All of lore.kernel.org
 help / color / mirror / Atom feed
* RX metadata kfuncs cause kernel panic with XDP generic mode
@ 2025-01-23 16:02 Marcus Wichelmann
  2025-01-23 16:38 ` Toke Høiland-Jørgensen
  0 siblings, 1 reply; 7+ messages in thread
From: Marcus Wichelmann @ 2025-01-23 16:02 UTC (permalink / raw)
  To: bpf; +Cc: Stanislav Fomichev, Toke Høiland-Jørgensen

Hey there,

while taking a closer look at how the RX metadata kfuncs are implemented in the mlx5 and ice drivers,
I suspected a bug and, after testing, could in fact produce a NULL pointer dereference.

The mlx5 driver implements the RX metadata kfuncs like, for example, bpf_xdp_metadata_rx_vlan_tag by
casting the xdp_md pointer from the function argument to an mlx5e_xdp_buff pointer. This is needed to
get access to the packet metadata. See mlx5e_xdp_rx_vlan_tag for example. The ice driver works similarly.

This is fine, because normally these drivers always create a full mlx5e_xdp_buff struct when allocating
the xdp_buff struct. But when a device-bound XDP program is attached to the mlx5 netdevice in generic mode,
the xdp_buff is not allocated by the mlx5 driver but as a part of the do_xdp_generic implementation.
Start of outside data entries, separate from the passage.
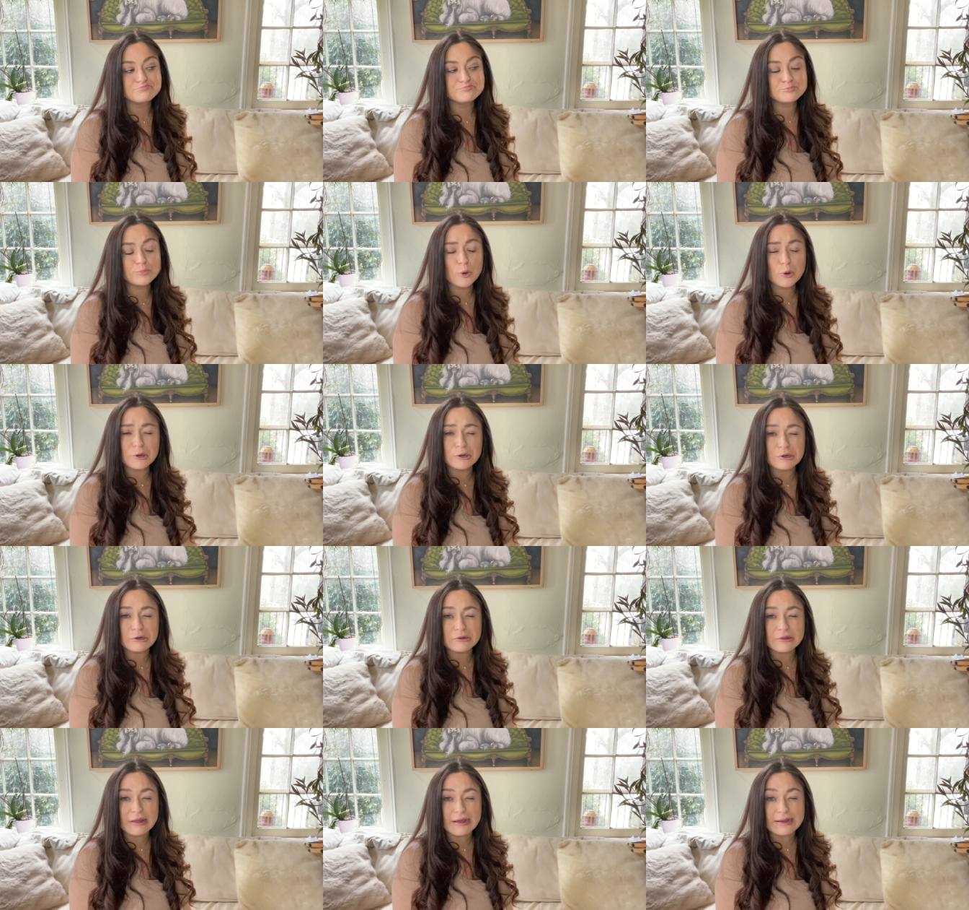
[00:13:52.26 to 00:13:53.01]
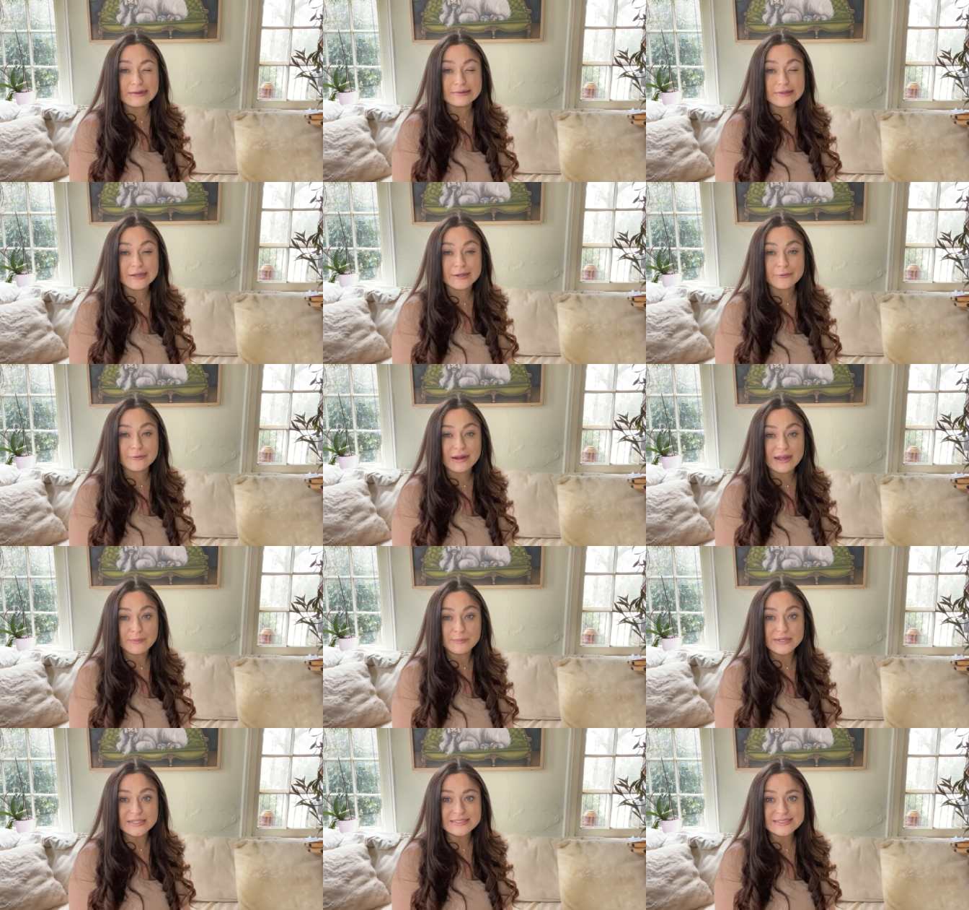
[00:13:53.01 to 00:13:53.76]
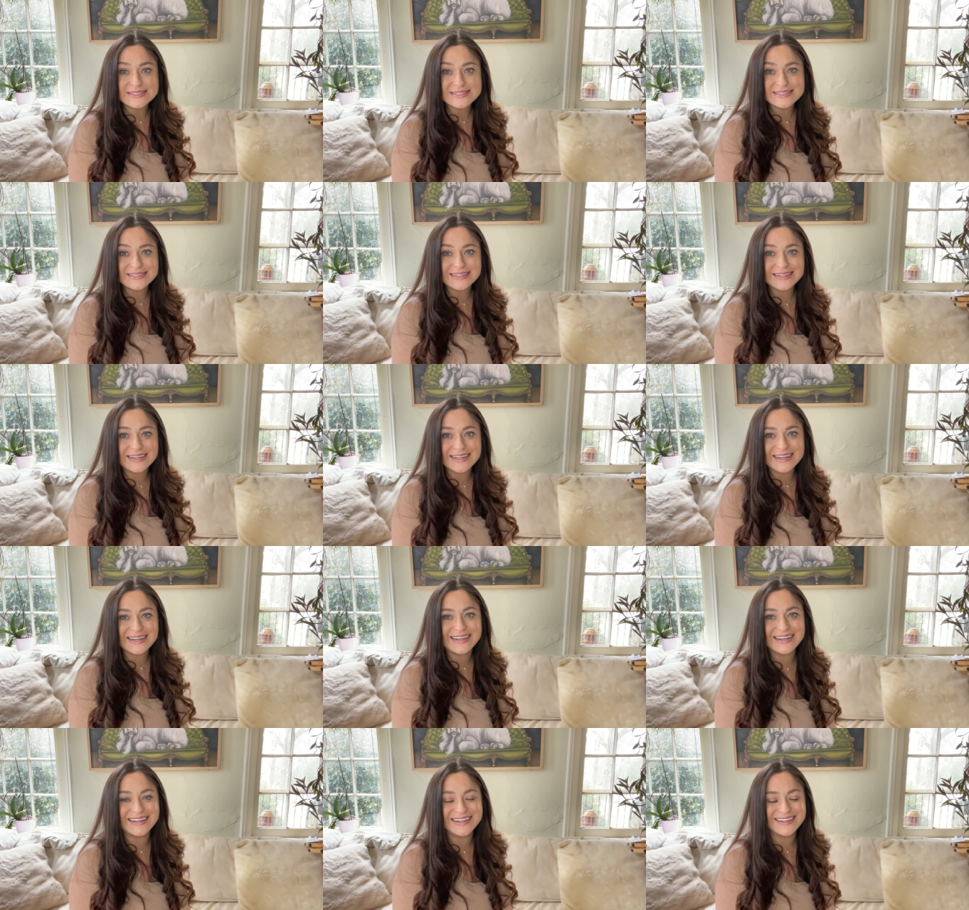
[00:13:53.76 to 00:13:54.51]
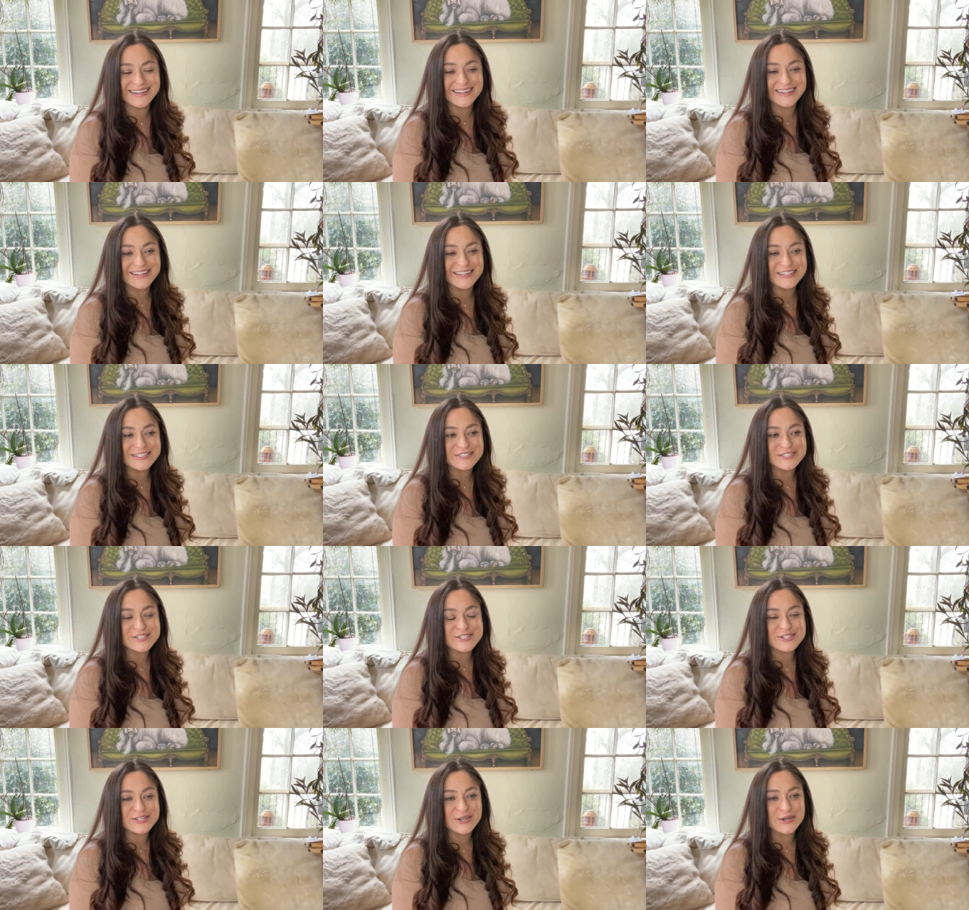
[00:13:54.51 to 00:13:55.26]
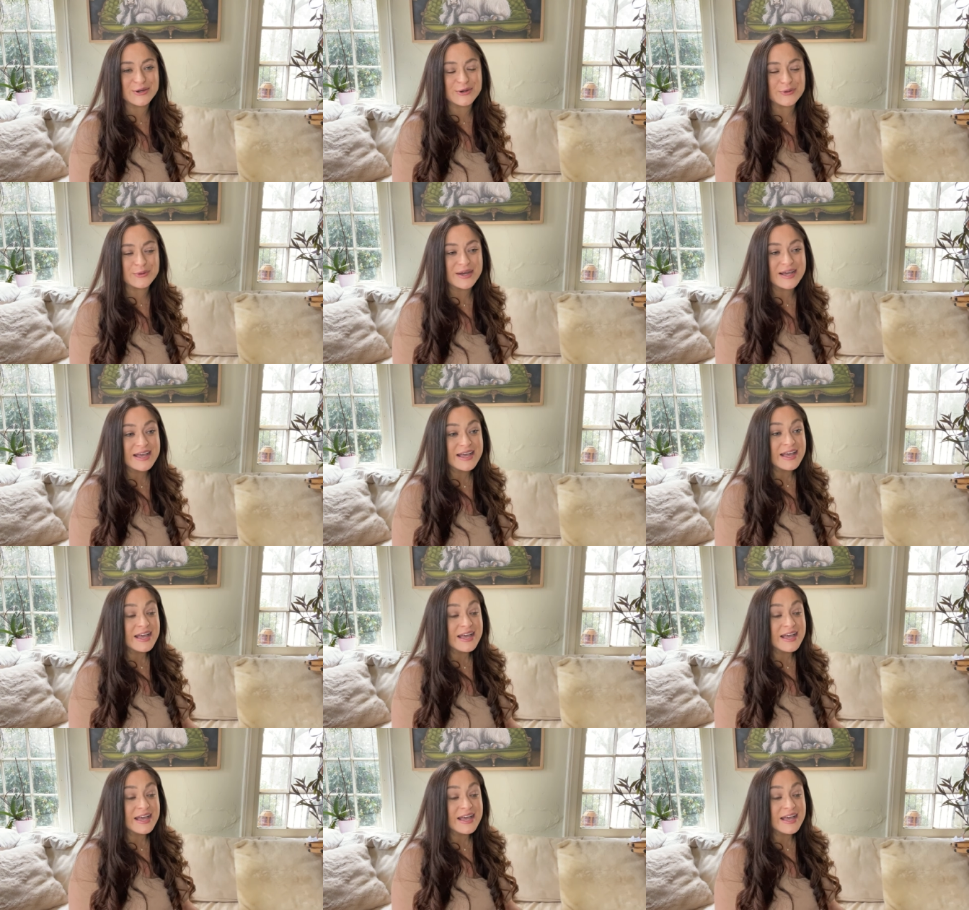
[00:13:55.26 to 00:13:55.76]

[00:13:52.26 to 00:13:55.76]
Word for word: borderline like rabbits. And so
Now, when a packet comes in and the XDP program tries to call one of these kfuncs, the kfunc implementation
will try to dereference pointers inside the mlx5e_xdp_buff struct which is not fully allocated, leading to a
NULL pointer dereference.

There is probably a check missing somewhere that prevents the use of these kfuncs in the scope of
do_xdp_generic? Or may there be another way to implement the RX metadata kfuncs in the driver that does not
involve casting the xdp_buff pointer?

Here is how this can be reproduced:


eBPF program:

#include <bpf.h>

extern int bpf_xdp_metadata_rx_vlan_tag(
     const struct xdp_md *ctx, __be16 *vlan_proto, __u16 *vlan_tci) __ksym;

SEC("xdp")
int ingress(struct xdp_md *ctx) {
   __be16 vlan_proto;
   __u16 vlan_tci;
   if (bpf_xdp_metadata_rx_vlan_tag(ctx, &vlan_proto, &vlan_tci) != 0) {
     return XDP_ABORTED;
   }

   return XDP_DROP;
}

char _license[] SEC("license") = "GPL";


Load and attach it as a device-bound program to a mlx5 NIC in XDP-generic mode:

# bpftool prog load crash.o /sys/fs/bpf/crash xdpmeta_dev mlx5-conx5-1
# bpftool net attach xdpgeneric pinned /sys/fs/bpf/crash dev mlx5-conx5-1

Then make sure a packet is coming in on that NIC port so the XDP program gets called:

# ping -I mlx5-conx5-2 1.1.1.1

In my testing environment, mlx5-conx5-2 and mlx5-conx5-1 are directly connected.

Kernel output:

Unable to handle kernel NULL pointer dereference at virtual address 000000000000001d
Mem abort info:
   ESR = 0x0000000096000004
   EC = 0x25: DABT (current EL), IL = 32 bits
   SET = 0, FnV = 0
   EA = 0, S1PTW = 0
   FSC = 0x04: level 0 translation fault
Data abort info:
   ISV = 0, ISS = 0x00000004, ISS2 = 0x00000000
   CM = 0, WnR = 0, TnD = 0, TagAccess = 0
   GCS = 0, Overlay = 0, DirtyBit = 0, Xs = 0
user pgtable: 4k pages, 48-bit VAs, pgdp=000008035e557000
[000000000000001d] pgd=0000000000000000, p4d=0000000000000000

This was reproduced with Linux 6.12 mainline (adc2186).

-- 
Best regards,
Marcus Wichelmann
Linux Networking Specialist
Team SDN

______________________________

Hetzner Cloud GmbH
Feringastraße 12A
85774 Unterföhring
Germany

Phone: +49 89 381690 150
E-Mail: marcus.wichelmann@hetzner-cloud.de

Handelsregister München HRB 226782
Geschäftsführer: Sebastian Färber, Markus Kalmuk

------------------
For information on the processing of your personal
data in the context of this contact, please see
https://hetzner-cloud.de/datenschutz
------------------


^ permalink raw reply	[flat|nested] 7+ messages in thread

* Re: RX metadata kfuncs cause kernel panic with XDP generic mode
  2025-01-23 16:02 RX metadata kfuncs cause kernel panic with XDP generic mode Marcus Wichelmann
@ 2025-01-23 16:38 ` Toke Høiland-Jørgensen
  2025-01-23 17:59   ` Marcus Wichelmann
  2025-01-23 19:13   ` Stanislav Fomichev
  0 siblings, 2 replies; 7+ messages in thread
From: Toke Høiland-Jørgensen @ 2025-01-23 16:38 UTC (permalink / raw)
  To: Marcus Wichelmann, bpf; +Cc: Stanislav Fomichev

Marcus Wichelmann <marcus.wichelmann@hetzner-cloud.de> writes:

> There is probably a check missing somewhere that prevents the use of
> these kfuncs in the scope of do_xdp_generic?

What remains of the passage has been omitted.